Algunos hombres tienen el espíritu reflejado en el cabello. Y creo que Alberto Castrillo-Ferrer es uno de ellos. No es lo de Sansón, que tenía la fuerza en la melena y perdía la fuerza si la perdía a ella. Es otra cosa: que el pelo represente certeramente las características de su dueño. Por ejemplo. En la rizada anarquía del pelo de Castrillo-Ferrer, su rechazo de los corsés a la hora de trabajar. En el selvático desorden de su cabellera, la imagen de su jugueteo insolente con las fronteras y los límites; en el dibujo atípico de su peinado, la metáfora del ritmo y la gestualidad con los que acaba por hallar el perfil inédito de cada cosa. Difumina la incorrección haciéndola omnipresente y nada le viene mejor a “Perdona si te mato, amor”, que se estrenó el jueves en las Naves del Español y que supone el debut como dramaturga de Carlota Pérez-Reverte. Un correcto artefacto cómico que la mano libertaria de Castrillo-Ferrer eleva, perdonadme la licencia académica, hasta un muy rotundo notable.
Pérez-Reverte (sí, ya sé que el apellido os suena… es su hija) tenía en las manos un thriller tamizado por Jardiel. Un Madrid de cuarentas y absurdo, plagado de burocracia, crímenes solubles y tiernos inútiles con sombrero y gabardina. Escribió, y les gustó a todos los que la leyeron, una acción de recovecos bien llevados, diálogos solventes y algunas réplicas magníficas. Pero tenía entre manos, también, una comedia policíaca con un riesgo nuclear implícito: que se la pusiese en escena un torpe, o sea alguien excesivamente literal. A lo mejor es por esto que el teatro ha acabado pareciéndose al cine en la importancia protagónica del director. Cada texto tiene tantas lecturas como pares de ojos lo lean, y un buen lector no es el que lee más rápido o el que más recuerda, sino el que mejora el texto con su mirada. Castrillo-Ferrer da relieve a todas las virtudes del texto con atrevimiento e ironía.

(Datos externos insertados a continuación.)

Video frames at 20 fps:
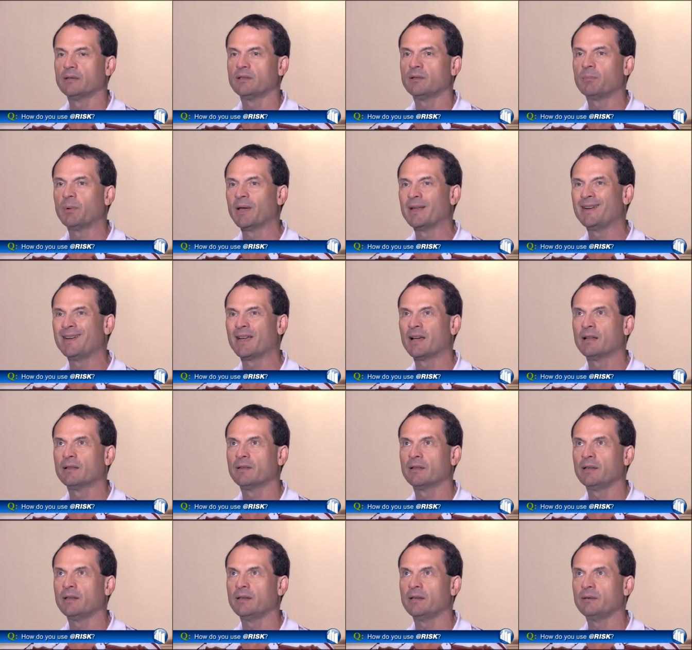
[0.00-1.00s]
depending
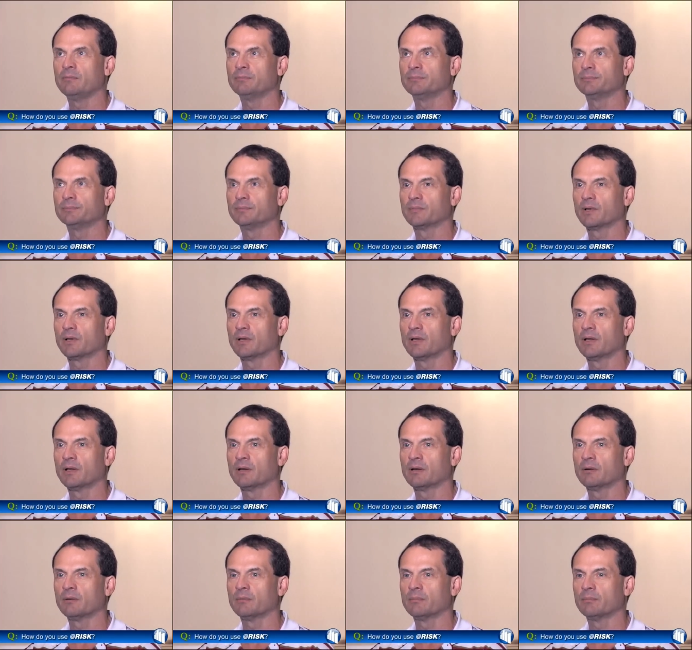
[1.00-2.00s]
on the,
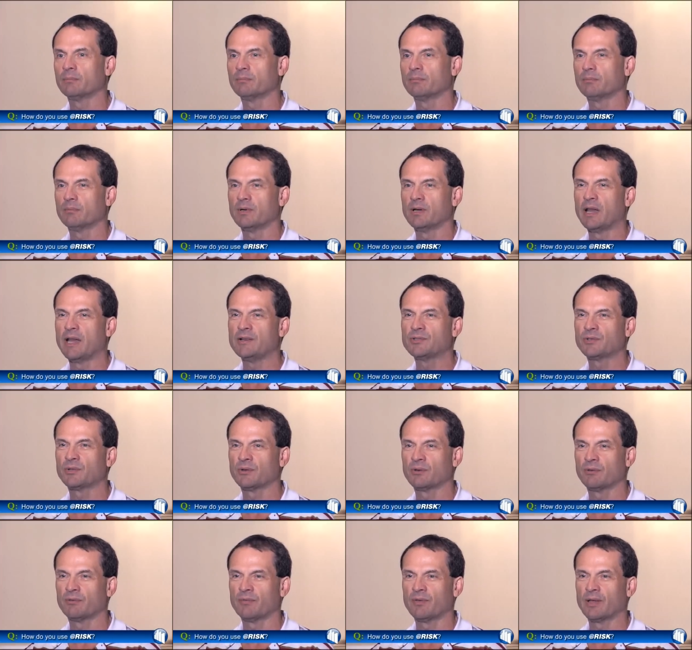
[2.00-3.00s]
the
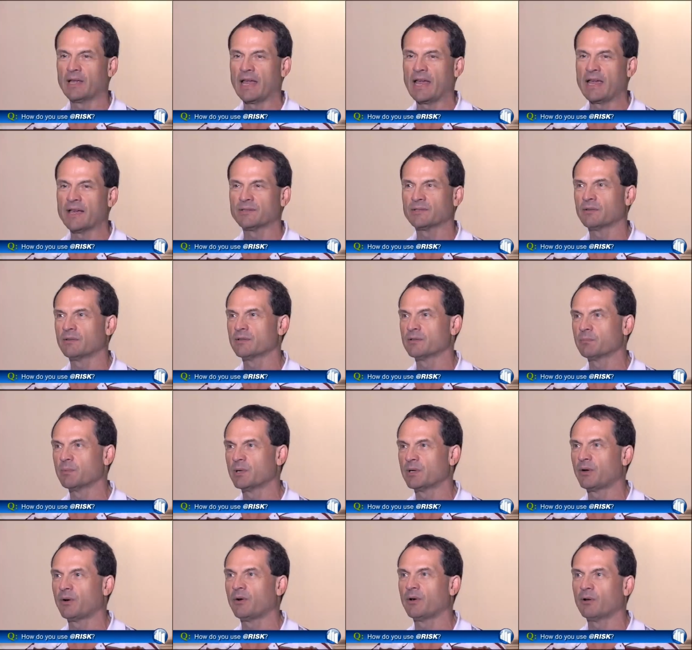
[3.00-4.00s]
nature of the hazardous
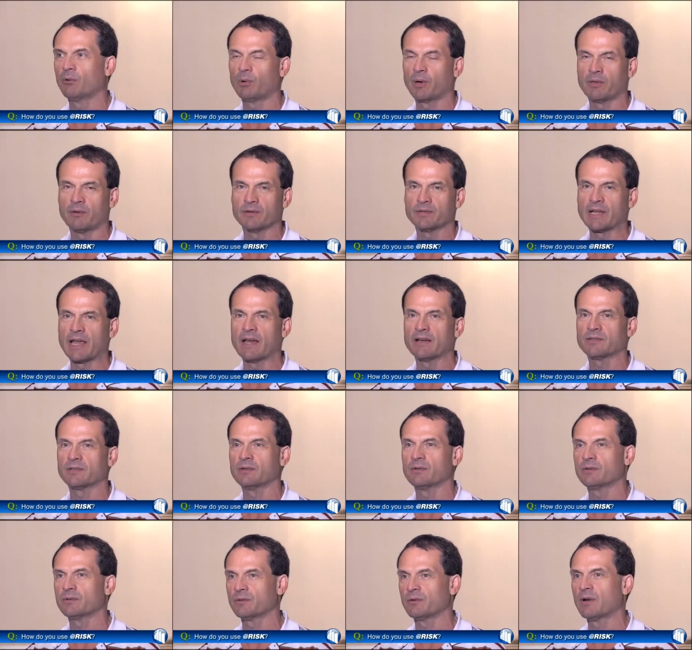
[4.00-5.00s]
material, whether it's
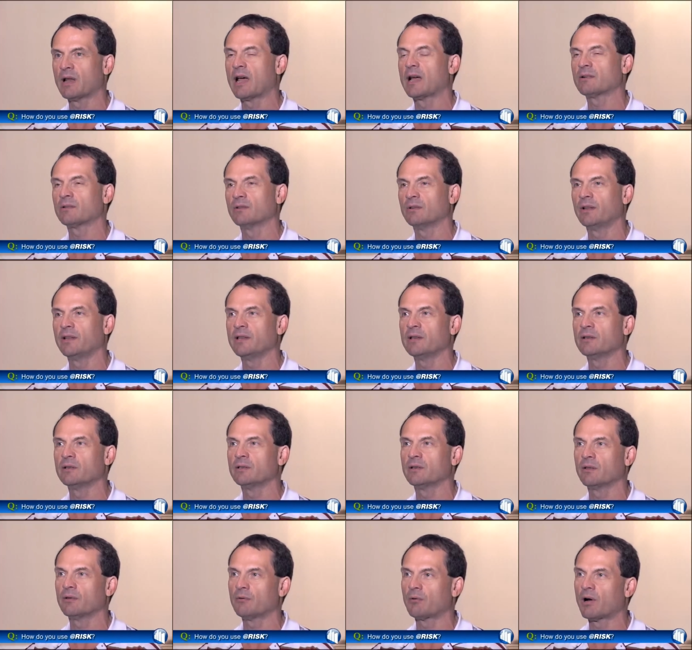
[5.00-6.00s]
hazardous or not, could leak
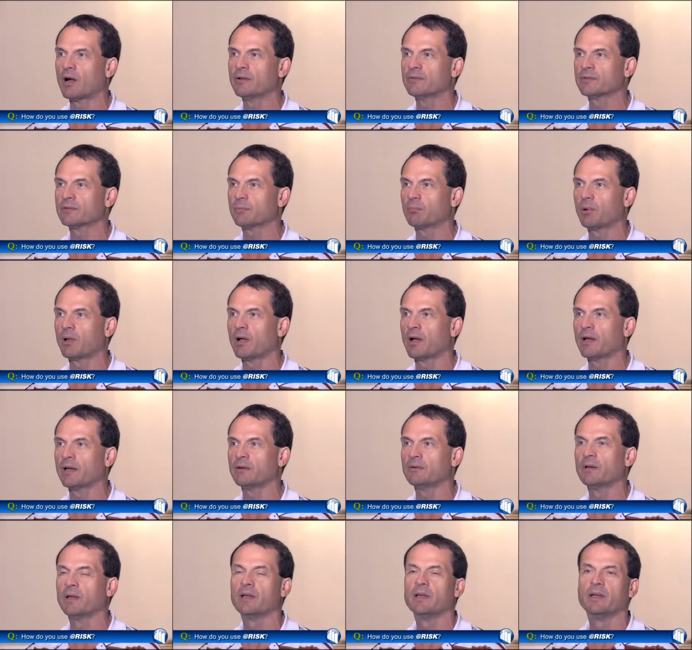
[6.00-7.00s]
into the ground
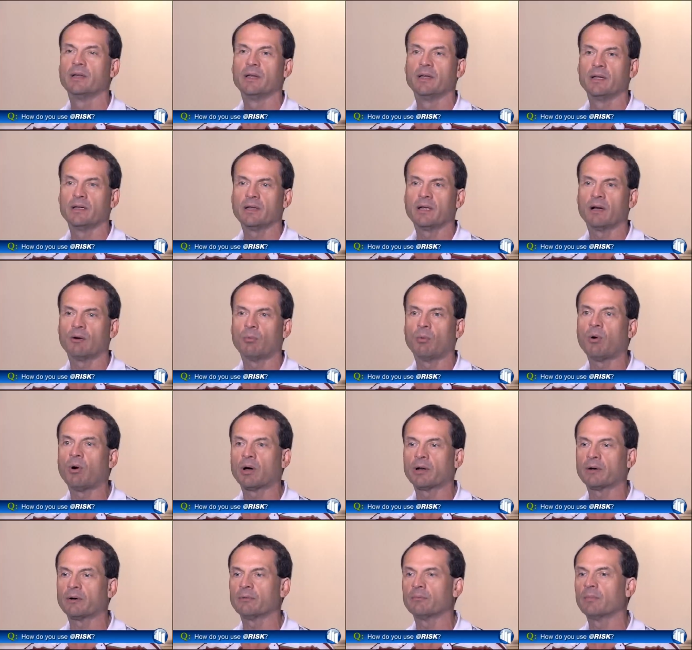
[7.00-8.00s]
supply, you know,
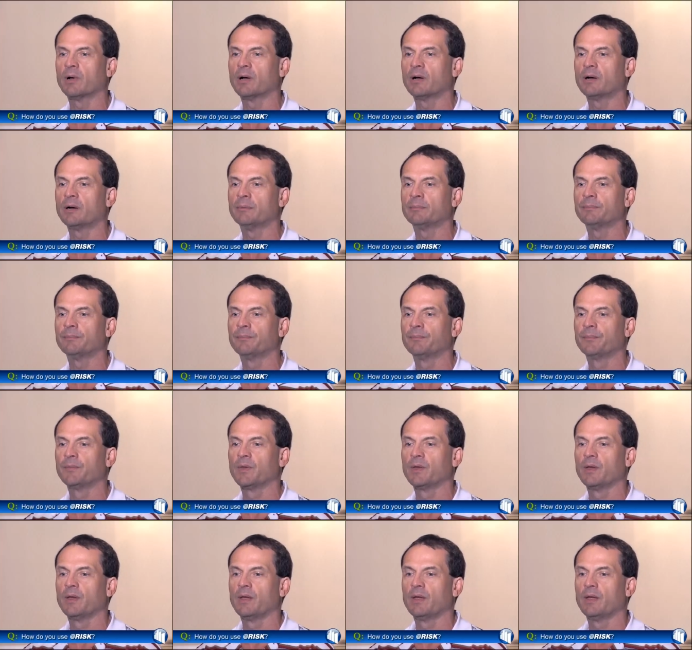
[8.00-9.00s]
water. Um,
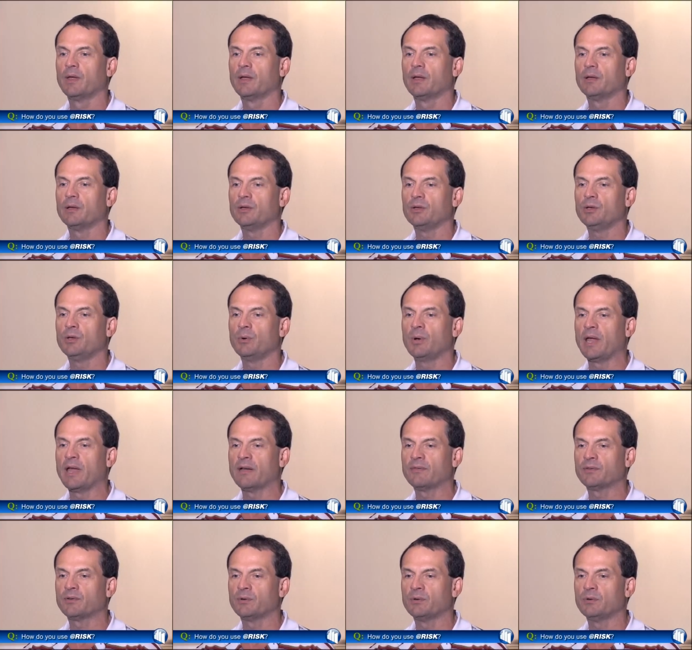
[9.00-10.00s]
you
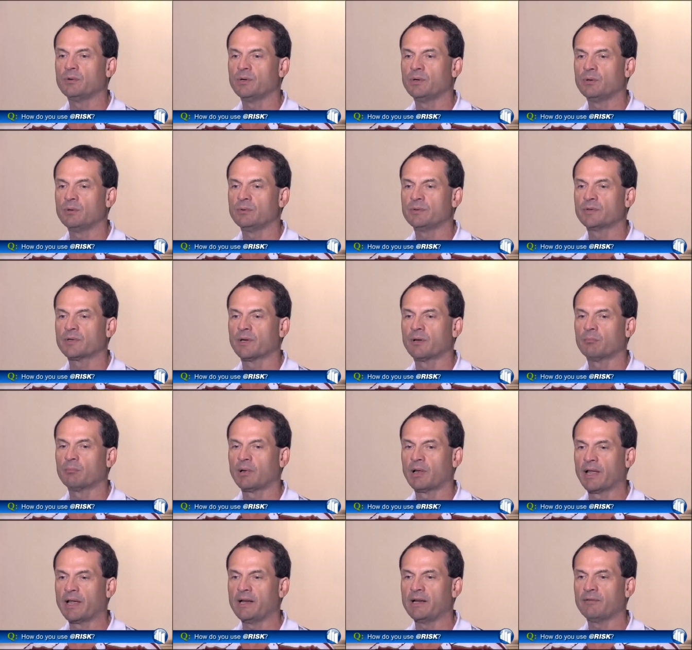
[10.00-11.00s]
have to do some
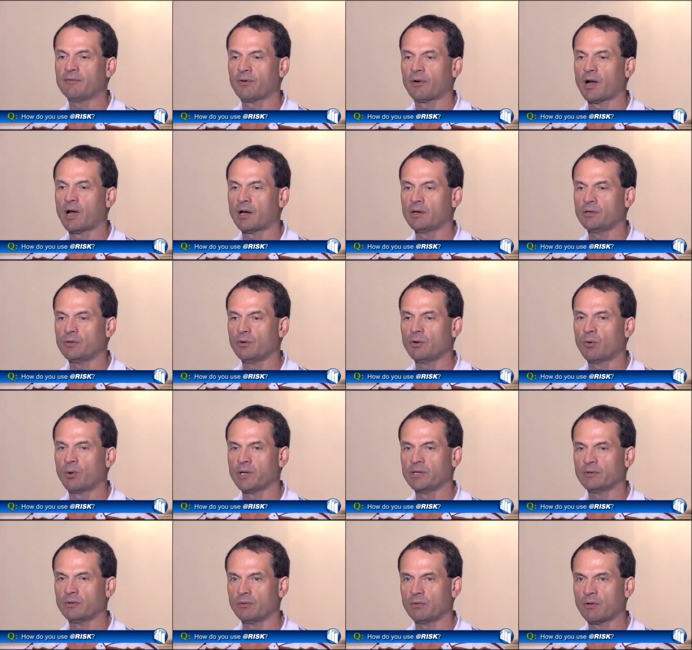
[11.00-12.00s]
planning for how you're
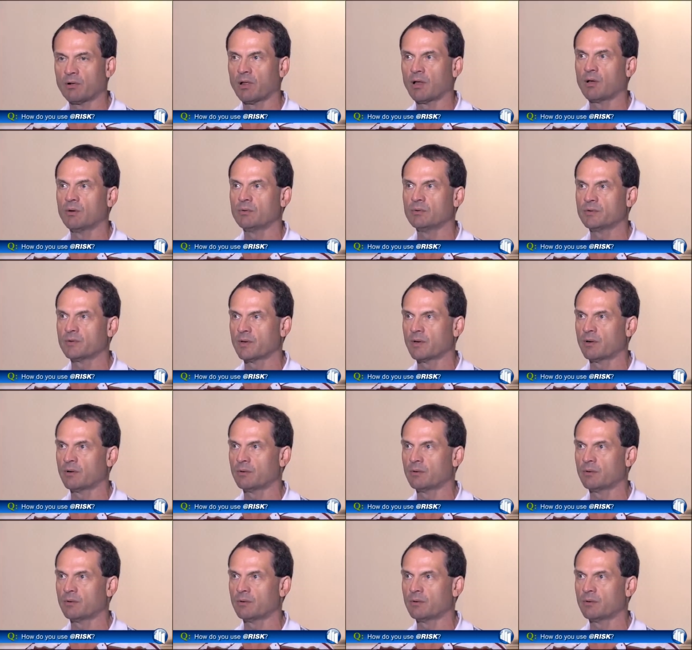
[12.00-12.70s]
going to close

El atrevimiento o la osadía no son elementos que sólo se posean, sino que se transmiten. Por eso son visibles hasta hacerse emblema en el trabajo de todo el reparto de “Perdona si te mato, amor”, compuesto por Nacho Rubio, Rafa Blanca, Javi Coll, Julián Ortega, Antonia Paso y Silvia de Pé. Trabajo de buen nivel en líneas generales y caracterizado por la libertad aparente con la que cada uno ha buscado el registro cómico de su personaje. Silvia de Pé me encantó como esa viuda múltiple, malévola y desmesurada. Rubio, Coll, Ortega y Antonia Paso, por cierto, interpretan a dos personajes cada uno: ése es el recurso al que ha recurrido el director para cumplir con una de las exigencias problemáticas del texto: la abundancia de personajes. Todos resultan completos, creíbles y divertidos en sus respectivos papeles. Con lo difícil que es eso.
La otra circunstancia problemática del texto era la multiplicación de localizaciones, desde una comisaría hasta el despacho de “Homero y Asociados. Asesoría creativa criminal”, pasando por un salón, un rellano o una ferretería. El asunto está solucionado con una escenografía multiambiente de Manuel Pellicer que no merece otro calificativo que el de magnífica. Magnífica por los acabados, por la funcionalidad y por el sabor de época. Es decir, integralmente magnífica. Alejandro Gallo ilumina las escenas con innegable tino y así, con la ayuda también del vestuario diseñado por Arantxa Ezquerro, quedan configurados un tiempo y un espacio, reconocibles y genuinos a la vez, que no son escenario sino lugar en el que la acción se vive.
No hay mucho que se pueda decir sobre el argumento sin desvelarlo, y eso quiero evitarlo para que el disfrute sea completo cuando vean la obra. Pero en la obra de Carlota Pérez-Reverte hay asesores criminalísticos, policías torpes, asesinos en serie que se entregan, una histérica mujer fatal, un detective torpón, un fiscal snob y una casera demasiado avispada. Ellos son los habitantes del todo espacio-temporal que el acierto técnico del montaje compone y es la ironía, presente en la escritura y en la dirección, la que los convierte en protagonistas de una sátira fina sobre la España de ayer y la de pasado mañana, esa España con la que reírse negramente y que no tiene pinta de cambiar, a juzgar por la continuidad irredenta de sus rasgos.